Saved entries
'''
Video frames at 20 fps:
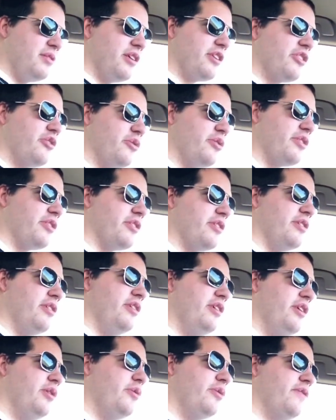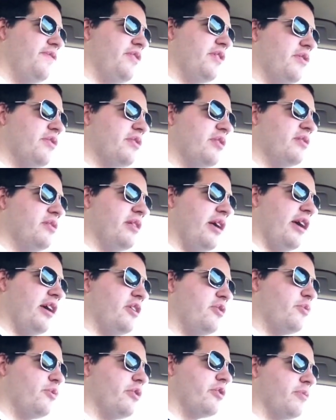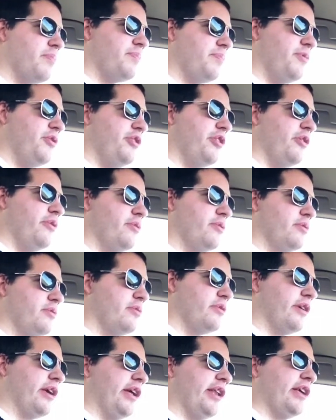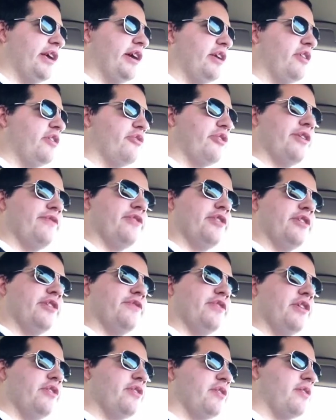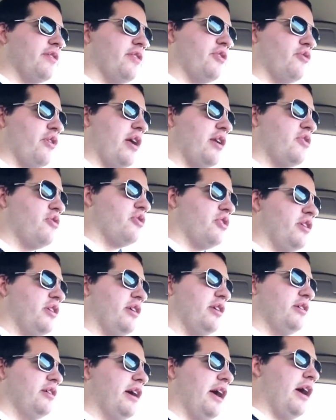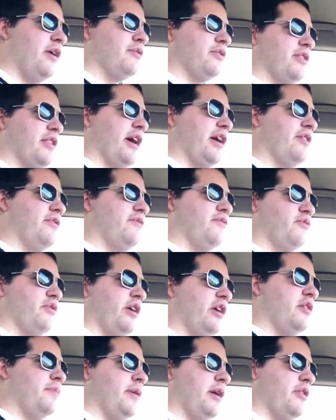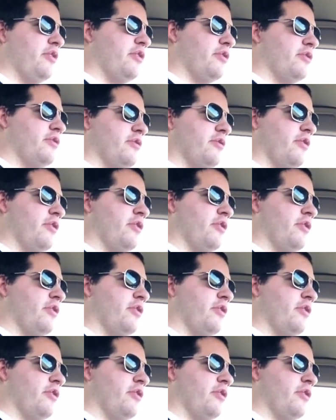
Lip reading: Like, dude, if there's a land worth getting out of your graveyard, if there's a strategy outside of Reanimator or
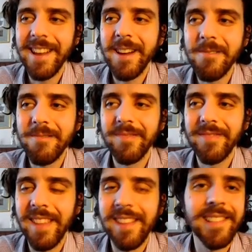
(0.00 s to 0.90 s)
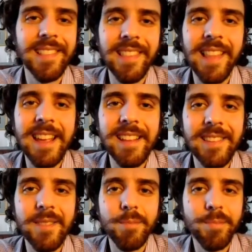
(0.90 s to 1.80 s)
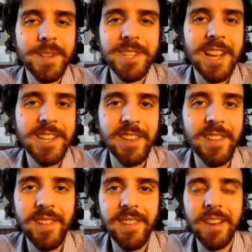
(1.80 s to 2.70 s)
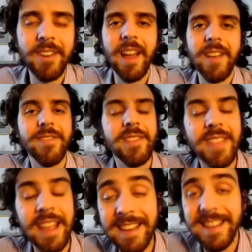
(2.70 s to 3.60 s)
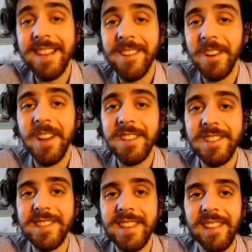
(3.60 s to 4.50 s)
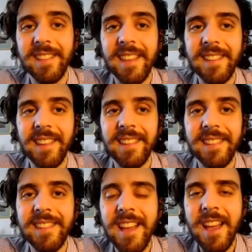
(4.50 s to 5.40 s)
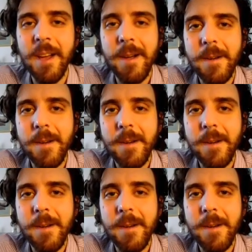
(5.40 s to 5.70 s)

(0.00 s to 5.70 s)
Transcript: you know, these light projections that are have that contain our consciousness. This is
'''
'''
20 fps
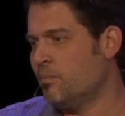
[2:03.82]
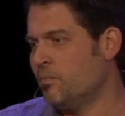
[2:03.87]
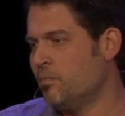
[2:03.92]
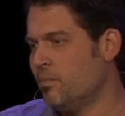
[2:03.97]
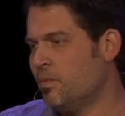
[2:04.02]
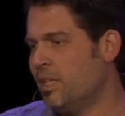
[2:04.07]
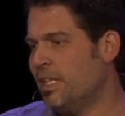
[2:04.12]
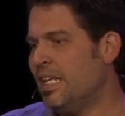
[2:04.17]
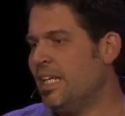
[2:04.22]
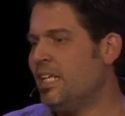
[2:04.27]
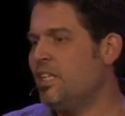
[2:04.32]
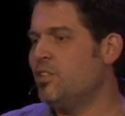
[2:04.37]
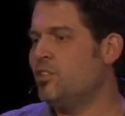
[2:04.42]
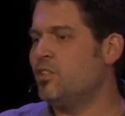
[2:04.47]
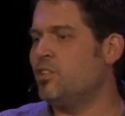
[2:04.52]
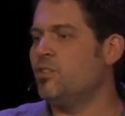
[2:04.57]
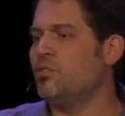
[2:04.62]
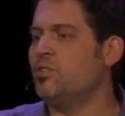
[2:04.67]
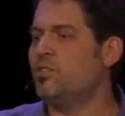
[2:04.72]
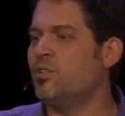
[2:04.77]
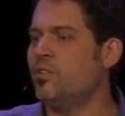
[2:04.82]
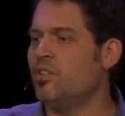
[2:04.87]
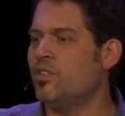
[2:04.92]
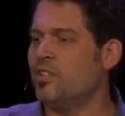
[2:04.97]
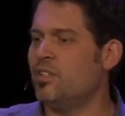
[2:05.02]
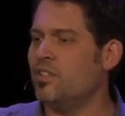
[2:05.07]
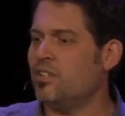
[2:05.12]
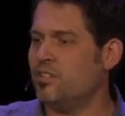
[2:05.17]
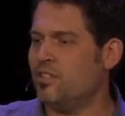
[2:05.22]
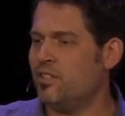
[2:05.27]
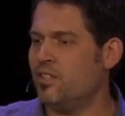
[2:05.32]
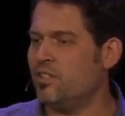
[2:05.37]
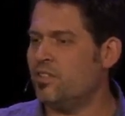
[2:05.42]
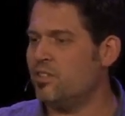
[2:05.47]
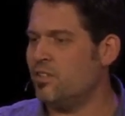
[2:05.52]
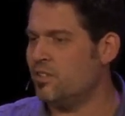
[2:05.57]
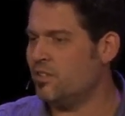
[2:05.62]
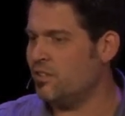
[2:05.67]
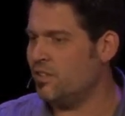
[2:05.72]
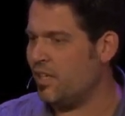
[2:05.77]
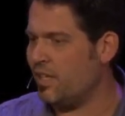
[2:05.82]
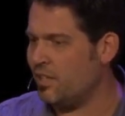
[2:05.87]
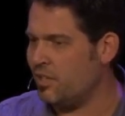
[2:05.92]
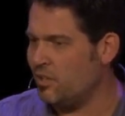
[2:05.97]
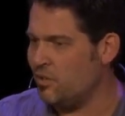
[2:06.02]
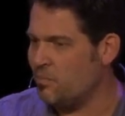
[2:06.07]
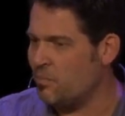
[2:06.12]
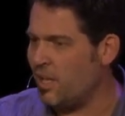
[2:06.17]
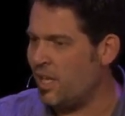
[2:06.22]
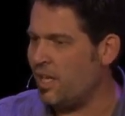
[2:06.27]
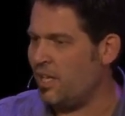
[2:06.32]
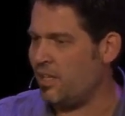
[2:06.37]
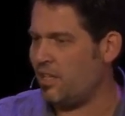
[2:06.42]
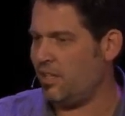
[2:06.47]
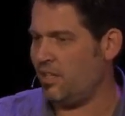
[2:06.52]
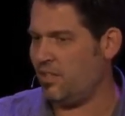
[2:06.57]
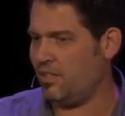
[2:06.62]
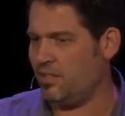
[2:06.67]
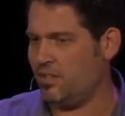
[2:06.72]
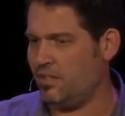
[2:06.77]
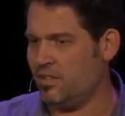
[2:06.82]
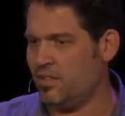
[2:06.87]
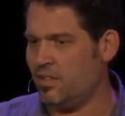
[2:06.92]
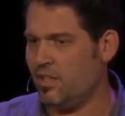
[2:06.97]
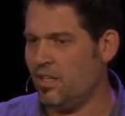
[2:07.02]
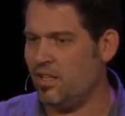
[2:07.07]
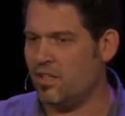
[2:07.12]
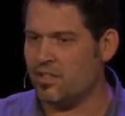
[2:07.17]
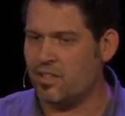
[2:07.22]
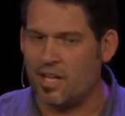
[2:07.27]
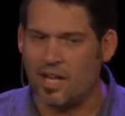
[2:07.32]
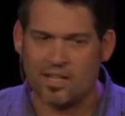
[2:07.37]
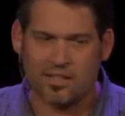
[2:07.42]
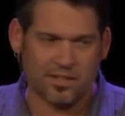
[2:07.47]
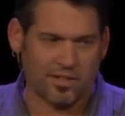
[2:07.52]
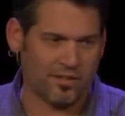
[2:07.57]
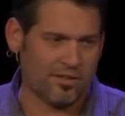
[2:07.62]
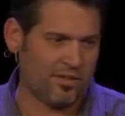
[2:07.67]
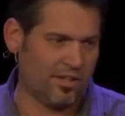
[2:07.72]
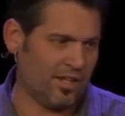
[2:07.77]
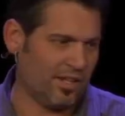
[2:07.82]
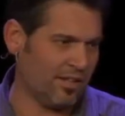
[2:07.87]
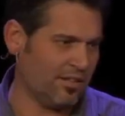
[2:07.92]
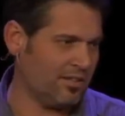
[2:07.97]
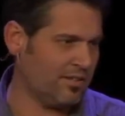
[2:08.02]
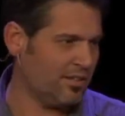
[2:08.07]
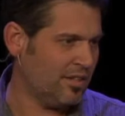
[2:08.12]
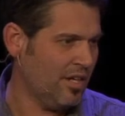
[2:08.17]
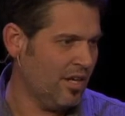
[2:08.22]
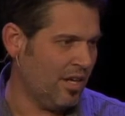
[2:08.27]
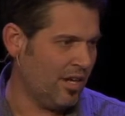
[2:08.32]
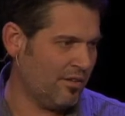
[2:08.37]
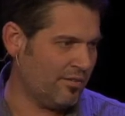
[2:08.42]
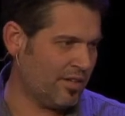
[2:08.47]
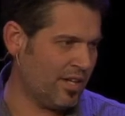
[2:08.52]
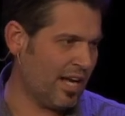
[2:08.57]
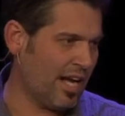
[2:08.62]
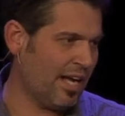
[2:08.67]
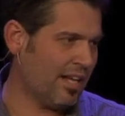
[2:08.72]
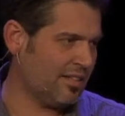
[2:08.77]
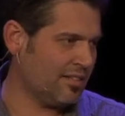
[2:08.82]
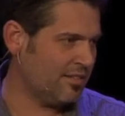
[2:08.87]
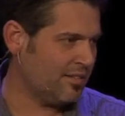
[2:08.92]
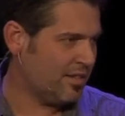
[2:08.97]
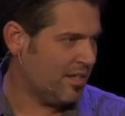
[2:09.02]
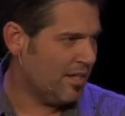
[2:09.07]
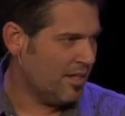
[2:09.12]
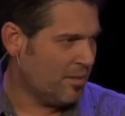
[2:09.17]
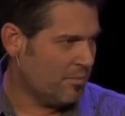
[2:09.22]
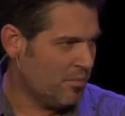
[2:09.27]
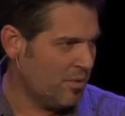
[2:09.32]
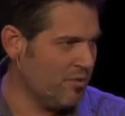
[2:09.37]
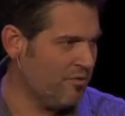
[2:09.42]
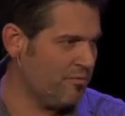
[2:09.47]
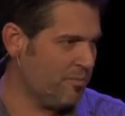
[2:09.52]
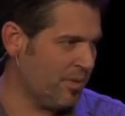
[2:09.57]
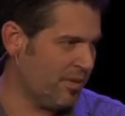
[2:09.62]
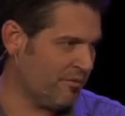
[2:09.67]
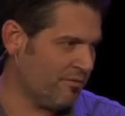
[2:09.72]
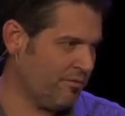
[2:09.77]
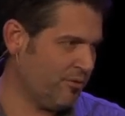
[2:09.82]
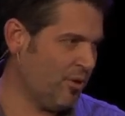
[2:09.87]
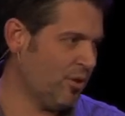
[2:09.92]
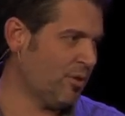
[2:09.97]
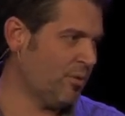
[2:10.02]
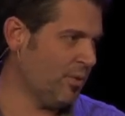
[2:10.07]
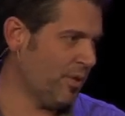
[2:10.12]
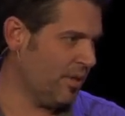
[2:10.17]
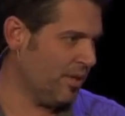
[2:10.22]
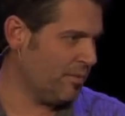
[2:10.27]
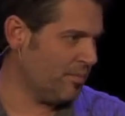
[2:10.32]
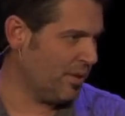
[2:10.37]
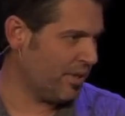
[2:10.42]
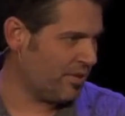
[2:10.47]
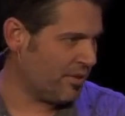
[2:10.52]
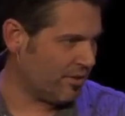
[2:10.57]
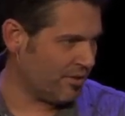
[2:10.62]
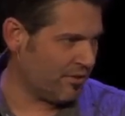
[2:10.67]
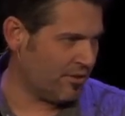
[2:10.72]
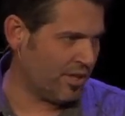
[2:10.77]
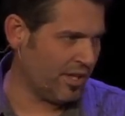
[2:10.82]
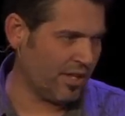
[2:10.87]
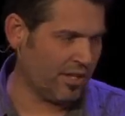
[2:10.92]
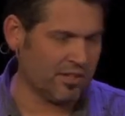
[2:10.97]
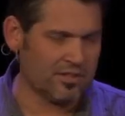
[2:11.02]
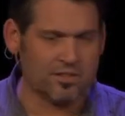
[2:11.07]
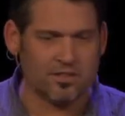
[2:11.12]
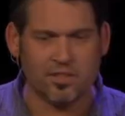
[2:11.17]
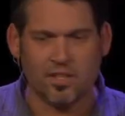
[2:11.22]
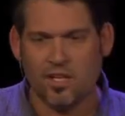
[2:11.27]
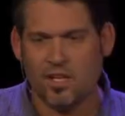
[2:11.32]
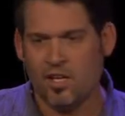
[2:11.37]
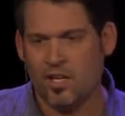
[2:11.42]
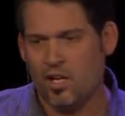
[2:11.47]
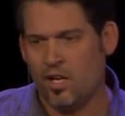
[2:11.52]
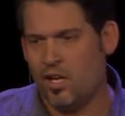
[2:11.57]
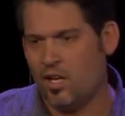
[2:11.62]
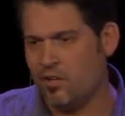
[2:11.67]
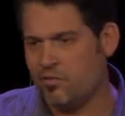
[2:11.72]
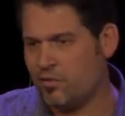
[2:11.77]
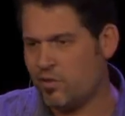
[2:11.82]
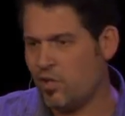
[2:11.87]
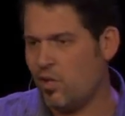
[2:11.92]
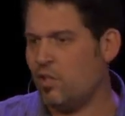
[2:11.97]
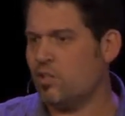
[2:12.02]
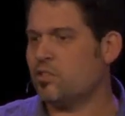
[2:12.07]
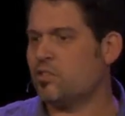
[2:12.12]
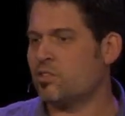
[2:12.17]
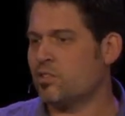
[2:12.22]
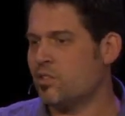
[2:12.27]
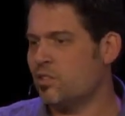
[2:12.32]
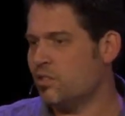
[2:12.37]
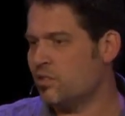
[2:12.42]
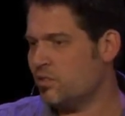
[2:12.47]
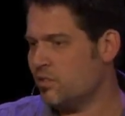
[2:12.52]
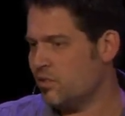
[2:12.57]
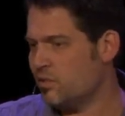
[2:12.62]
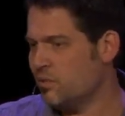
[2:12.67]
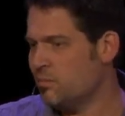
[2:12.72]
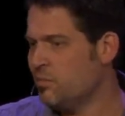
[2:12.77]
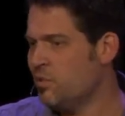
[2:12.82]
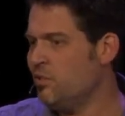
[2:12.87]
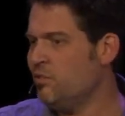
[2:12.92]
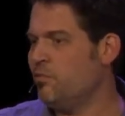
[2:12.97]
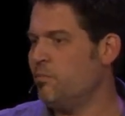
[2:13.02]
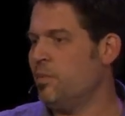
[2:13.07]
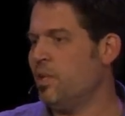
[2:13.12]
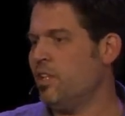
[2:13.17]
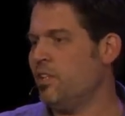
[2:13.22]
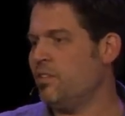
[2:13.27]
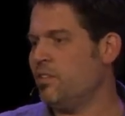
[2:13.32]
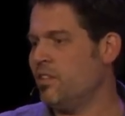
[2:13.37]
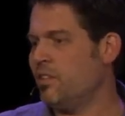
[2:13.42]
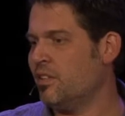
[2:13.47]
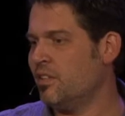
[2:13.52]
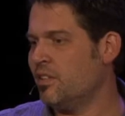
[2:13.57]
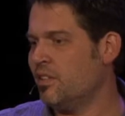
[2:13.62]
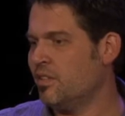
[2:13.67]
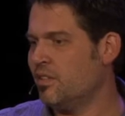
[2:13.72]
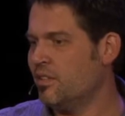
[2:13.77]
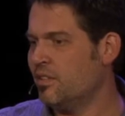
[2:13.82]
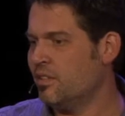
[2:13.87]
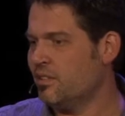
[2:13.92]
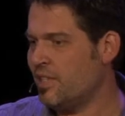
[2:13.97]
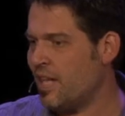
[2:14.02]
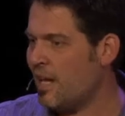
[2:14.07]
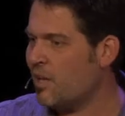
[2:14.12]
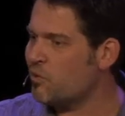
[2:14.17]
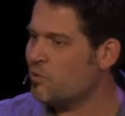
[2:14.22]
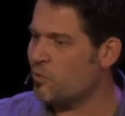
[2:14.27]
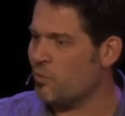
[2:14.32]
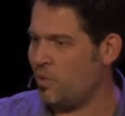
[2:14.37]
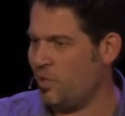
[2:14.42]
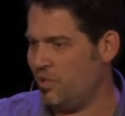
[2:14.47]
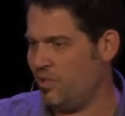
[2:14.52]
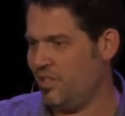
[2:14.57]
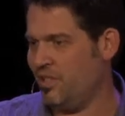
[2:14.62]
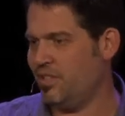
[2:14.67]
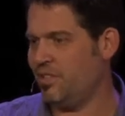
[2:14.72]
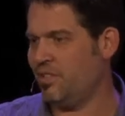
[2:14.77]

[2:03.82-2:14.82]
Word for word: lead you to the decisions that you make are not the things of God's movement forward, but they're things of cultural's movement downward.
'''
**ACTIVITY**. Would you transcribe the lines above exactly, going from the line bearing "Video frames at" through the line bearing "Transcript: you know, these", and drop the pictures from the copy?

**RESULT OF THE EXERCISE**.
Video frames at 20 fps:
Lip reading: Like, dude, if there's a land worth getting out of your graveyard, if there's a strategy outside of Reanimator or
(0.00 s to 0.90 s)
(0.90 s to 1.80 s)
(1.80 s to 2.70 s)
(2.70 s to 3.60 s)
(3.60 s to 4.50 s)
(4.50 s to 5.40 s)
(5.40 s to 5.70 s)

(0.00 s to 5.70 s)
Transcript: you know, these light projections that are have that contain our consciousness. This is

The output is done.